# <center>ECON 725: Computer Programming and Data Management in Economics <a class="tocSkip"></center>    
# <center>Python - Web scraping <a class="tocSkip"></center>

## Learning Objectives
<hr>

- Understand the basics of web scraping
- Learn how to use the `MechanicalSoup` library to scrape web pages.
- Learn how to scrape data from a website using forms, and pagination.



# Web scraping Basics

This lecture is about on how to get "cheap" data, off the web and onto our computer. This is a very useful skill to have, as it allows us to collect data that is not available in a downloadable format.

Web scraping is the process of extracting information from websites. It simulates the human browsing behavior to extract information from websites. The information is then converted into a structured format that can be further analyzed and stored in a database. There are two ways that web content gets rendered in a browser:

1. Server-side rendering: The server sends the HTML content to the browser, which then renders the content.
2. Client-side rendering: The server sends a minimal HTML content to the browser, which then executes JavaScript code to render the content.

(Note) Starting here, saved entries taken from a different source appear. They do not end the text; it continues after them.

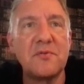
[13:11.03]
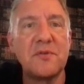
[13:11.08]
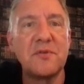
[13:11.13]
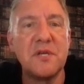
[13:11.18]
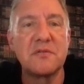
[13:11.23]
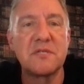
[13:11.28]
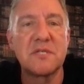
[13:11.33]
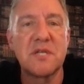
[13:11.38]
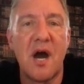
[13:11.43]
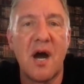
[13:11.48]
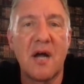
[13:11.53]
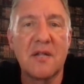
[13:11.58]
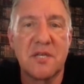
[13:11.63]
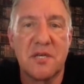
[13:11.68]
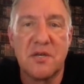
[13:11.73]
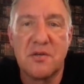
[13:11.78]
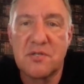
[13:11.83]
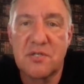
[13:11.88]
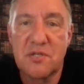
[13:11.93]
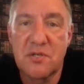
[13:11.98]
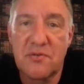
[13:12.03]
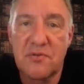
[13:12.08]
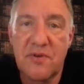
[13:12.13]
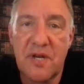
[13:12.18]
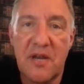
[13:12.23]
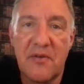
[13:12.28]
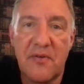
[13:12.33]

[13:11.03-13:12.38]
new starter who's doing really,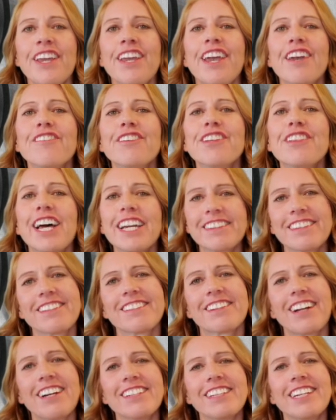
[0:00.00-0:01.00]
If you like this
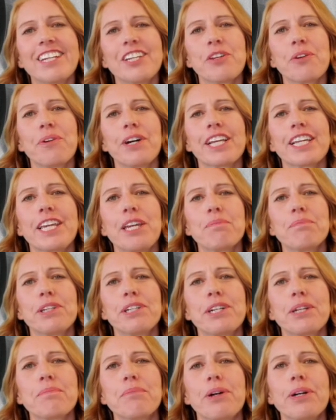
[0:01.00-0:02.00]
content and you want to keep
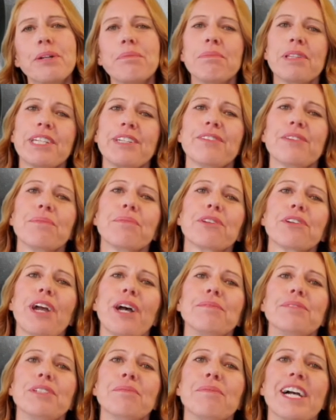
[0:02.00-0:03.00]
learning more, please
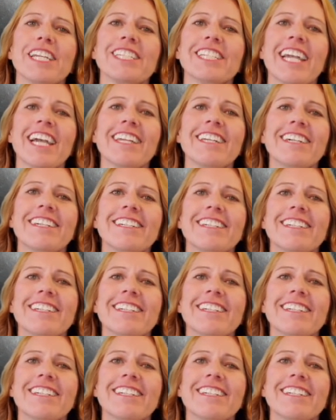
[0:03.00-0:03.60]
subscribe to my channel.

You can read [here](https://www.codeconquest.com/website/client-side-vs-server-side/) for more details (incluiding example scripts), but for the purposed of this lecture, we will focus on the following:

### Server-side rendering

* The scripts that “build” the website are not run on our computer, but rather on a host server that sends down all of the HTML code.
E.g. Wikipedia tables are already populated with all of the information — numbers, dates, etc. — that we see in our browser.
* In other words, the information that we see in our browser has already been processed by the host server.
* You can think of this information being embeded directly in the webpage’s HTML.
* **Webscraping challenges**: Finding the correct CSS (or Xpath) “selectors”. Iterating through dynamic webpages (e.g. “Next page” and “Show More” tabs).
* Key concepts: CSS, Xpath, HTML

### Client-side rendering
* The website contains an empty template of HTML and CSS.
E.g. It might contain a “skeleton” table without any values.
* However, when we actually visit the page URL, our browser sends a request to the host server.
* If everything is okay (e.g. our request is valid), then the server sends a response script, which our browser executes and uses to populate the HTML template with the specific information that we want.
* **Webscraping challenges**: Finding the “API endpoints” can be tricky, since these are sometimes hidden from view.
* Key concepts: APIs, API endpoints


Over this lecture, we'll go over the server-side rendering, which is the most common type of rendering. However, I want to forewarn you that webscraping typically involves a fair bit of detective work. 

You will often have to adjust your steps according to the type of data you want, and the steps that worked on one website may not work on another. (Or even work on the same website a few months later). 

**All this is to say that webscraping involves as much art as it does science.**

The good news is that both server-side and client-side websites allow for webscraping.1 If you can see it in your browser, you can scrape it!


### Caveat: Ethical and legal considerations

TLDR; Just because you can scrape it, doesn’t mean you should.

It is currently legal (read more [here](https://en.wikipedia.org/wiki/HiQ_Labs_v._LinkedIn)) to scrape public websites, but there are some important caveats to keep in mind: it’s still important to realise that the tools we’ll be using over these next two lectures are very powerful. A computer can process commands much, much faster than we can ever type them up manually. It’s pretty easy to write up a function or program that can overwhelm a host server or application through the sheer weight of requests. Or, just as likely, the host server has built-in safeguards that will block you in case of a suspected malicious attack. So, be careful and nice when scraping websites 🙂.



<hr>

# MechanicalSoup 

### What is MechanicalSoup?

[MechanicalSoup](https://mechanicalsoup.readthedocs.io/en/stable/) is a Python browser automation library built on top of `Requests` (for making HTTP requests) and `BeautifulSoup` (for parsing HTML). It acts as a headless browser, mimicking a browser's behavior without the need for a graphical user interface. This makes it lightweight and efficient compared to full-fledged browser automation tools.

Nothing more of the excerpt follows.